§ Directions
Although the entries contain pictures, your copy should hold only their exact text.

[Stored data entries]
* * *

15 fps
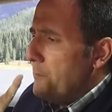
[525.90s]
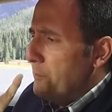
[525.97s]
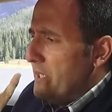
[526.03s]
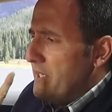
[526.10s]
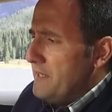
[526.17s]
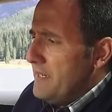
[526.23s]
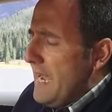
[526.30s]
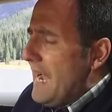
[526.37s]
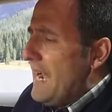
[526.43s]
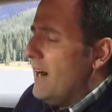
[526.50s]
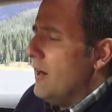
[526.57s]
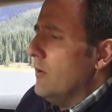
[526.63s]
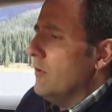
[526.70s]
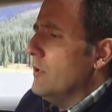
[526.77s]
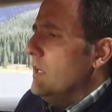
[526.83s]
but
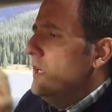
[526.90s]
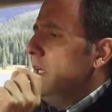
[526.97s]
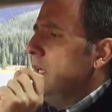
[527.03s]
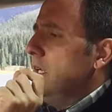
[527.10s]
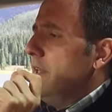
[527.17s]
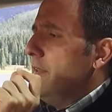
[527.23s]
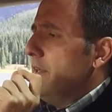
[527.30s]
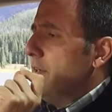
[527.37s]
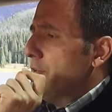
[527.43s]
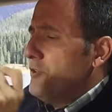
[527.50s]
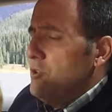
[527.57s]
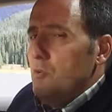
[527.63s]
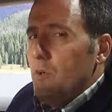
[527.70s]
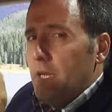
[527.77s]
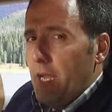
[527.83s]
now they're
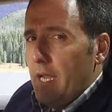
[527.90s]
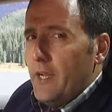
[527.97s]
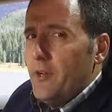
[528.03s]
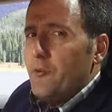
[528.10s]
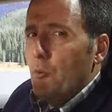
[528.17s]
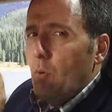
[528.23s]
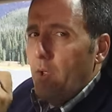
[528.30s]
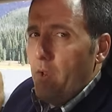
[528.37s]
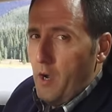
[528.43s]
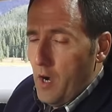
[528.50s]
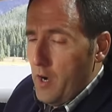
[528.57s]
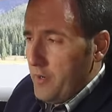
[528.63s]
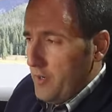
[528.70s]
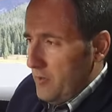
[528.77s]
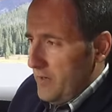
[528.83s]
doing Android
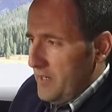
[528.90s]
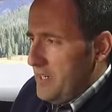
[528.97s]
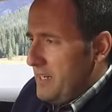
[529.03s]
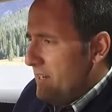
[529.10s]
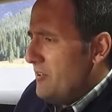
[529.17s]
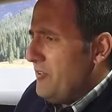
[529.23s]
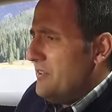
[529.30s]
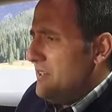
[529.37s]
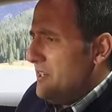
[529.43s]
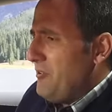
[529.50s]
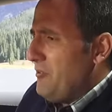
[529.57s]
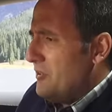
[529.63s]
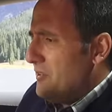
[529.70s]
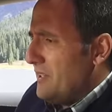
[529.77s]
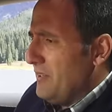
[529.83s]
Auto. And here's an
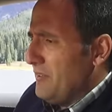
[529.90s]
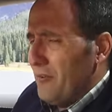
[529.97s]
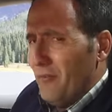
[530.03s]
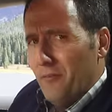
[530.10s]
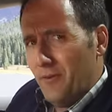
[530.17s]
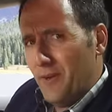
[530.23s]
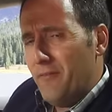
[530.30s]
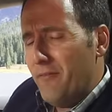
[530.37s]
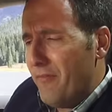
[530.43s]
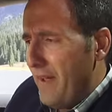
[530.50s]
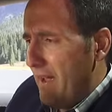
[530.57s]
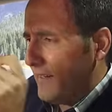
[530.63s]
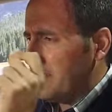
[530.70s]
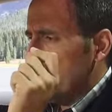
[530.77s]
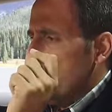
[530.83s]
interesting little fun
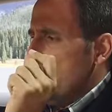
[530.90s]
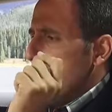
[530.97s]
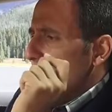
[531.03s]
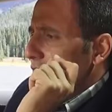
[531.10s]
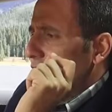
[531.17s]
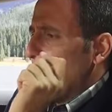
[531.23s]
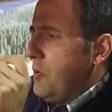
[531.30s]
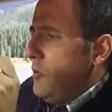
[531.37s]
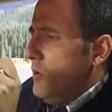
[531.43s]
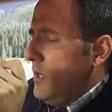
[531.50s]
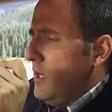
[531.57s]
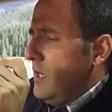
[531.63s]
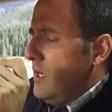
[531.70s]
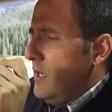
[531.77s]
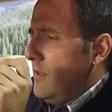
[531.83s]
fact. So
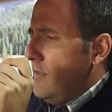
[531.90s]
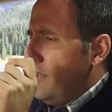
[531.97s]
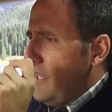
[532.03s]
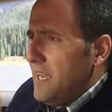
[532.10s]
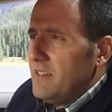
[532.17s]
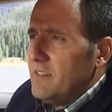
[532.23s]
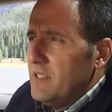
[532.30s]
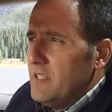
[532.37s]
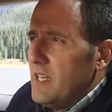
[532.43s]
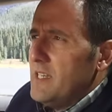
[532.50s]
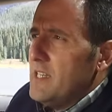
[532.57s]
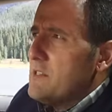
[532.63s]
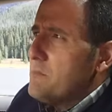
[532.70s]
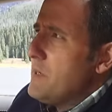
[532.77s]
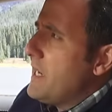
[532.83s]
uh, the X C
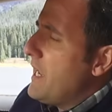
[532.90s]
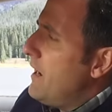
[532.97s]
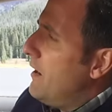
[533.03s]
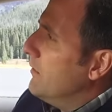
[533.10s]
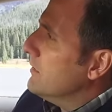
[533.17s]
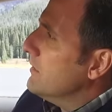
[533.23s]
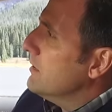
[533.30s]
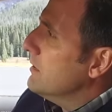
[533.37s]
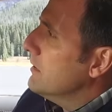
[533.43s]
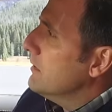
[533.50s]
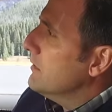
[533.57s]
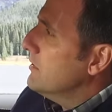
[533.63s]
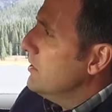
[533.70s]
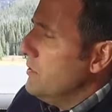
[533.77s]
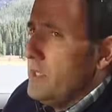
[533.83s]
ninety's been out
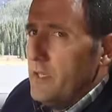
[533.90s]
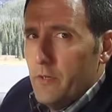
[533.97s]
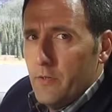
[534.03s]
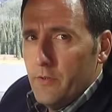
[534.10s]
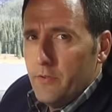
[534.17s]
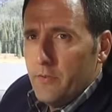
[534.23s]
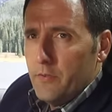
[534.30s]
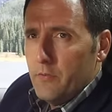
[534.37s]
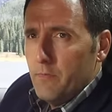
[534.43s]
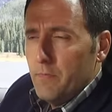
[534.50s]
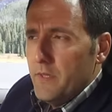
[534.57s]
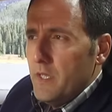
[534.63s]
two years.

* * *

§ Response to the task
15 fps
[525.90s]
[525.97s]
[526.03s]
[526.10s]
[526.17s]
[526.23s]
[526.30s]
[526.37s]
[526.43s]
[526.50s]
[526.57s]
[526.63s]
[526.70s]
[526.77s]
[526.83s]
but
[526.90s]
[526.97s]
[527.03s]
[527.10s]
[527.17s]
[527.23s]
[527.30s]
[527.37s]
[527.43s]
[527.50s]
[527.57s]
[527.63s]
[527.70s]
[527.77s]
[527.83s]
now they're
[527.90s]
[527.97s]
[528.03s]
[528.10s]
[528.17s]
[528.23s]
[528.30s]
[528.37s]
[528.43s]
[528.50s]
[528.57s]
[528.63s]
[528.70s]
[528.77s]
[528.83s]
doing Android
[528.90s]
[528.97s]
[529.03s]
[529.10s]
[529.17s]
[529.23s]
[529.30s]
[529.37s]
[529.43s]
[529.50s]
[529.57s]
[529.63s]
[529.70s]
[529.77s]
[529.83s]
Auto. And here's an
[529.90s]
[529.97s]
[530.03s]
[530.10s]
[530.17s]
[530.23s]
[530.30s]
[530.37s]
[530.43s]
[530.50s]
[530.57s]
[530.63s]
[530.70s]
[530.77s]
[530.83s]
interesting little fun
[530.90s]
[530.97s]
[531.03s]
[531.10s]
[531.17s]
[531.23s]
[531.30s]
[531.37s]
[531.43s]
[531.50s]
[531.57s]
[531.63s]
[531.70s]
[531.77s]
[531.83s]
fact. So
[531.90s]
[531.97s]
[532.03s]
[532.10s]
[532.17s]
[532.23s]
[532.30s]
[532.37s]
[532.43s]
[532.50s]
[532.57s]
[532.63s]
[532.70s]
[532.77s]
[532.83s]
uh, the X C
[532.90s]
[532.97s]
[533.03s]
[533.10s]
[533.17s]
[533.23s]
[533.30s]
[533.37s]
[533.43s]
[533.50s]
[533.57s]
[533.63s]
[533.70s]
[533.77s]
[533.83s]
ninety's been out
[533.90s]
[533.97s]
[534.03s]
[534.10s]
[534.17s]
[534.23s]
[534.30s]
[534.37s]
[534.43s]
[534.50s]
[534.57s]
[534.63s]
two years.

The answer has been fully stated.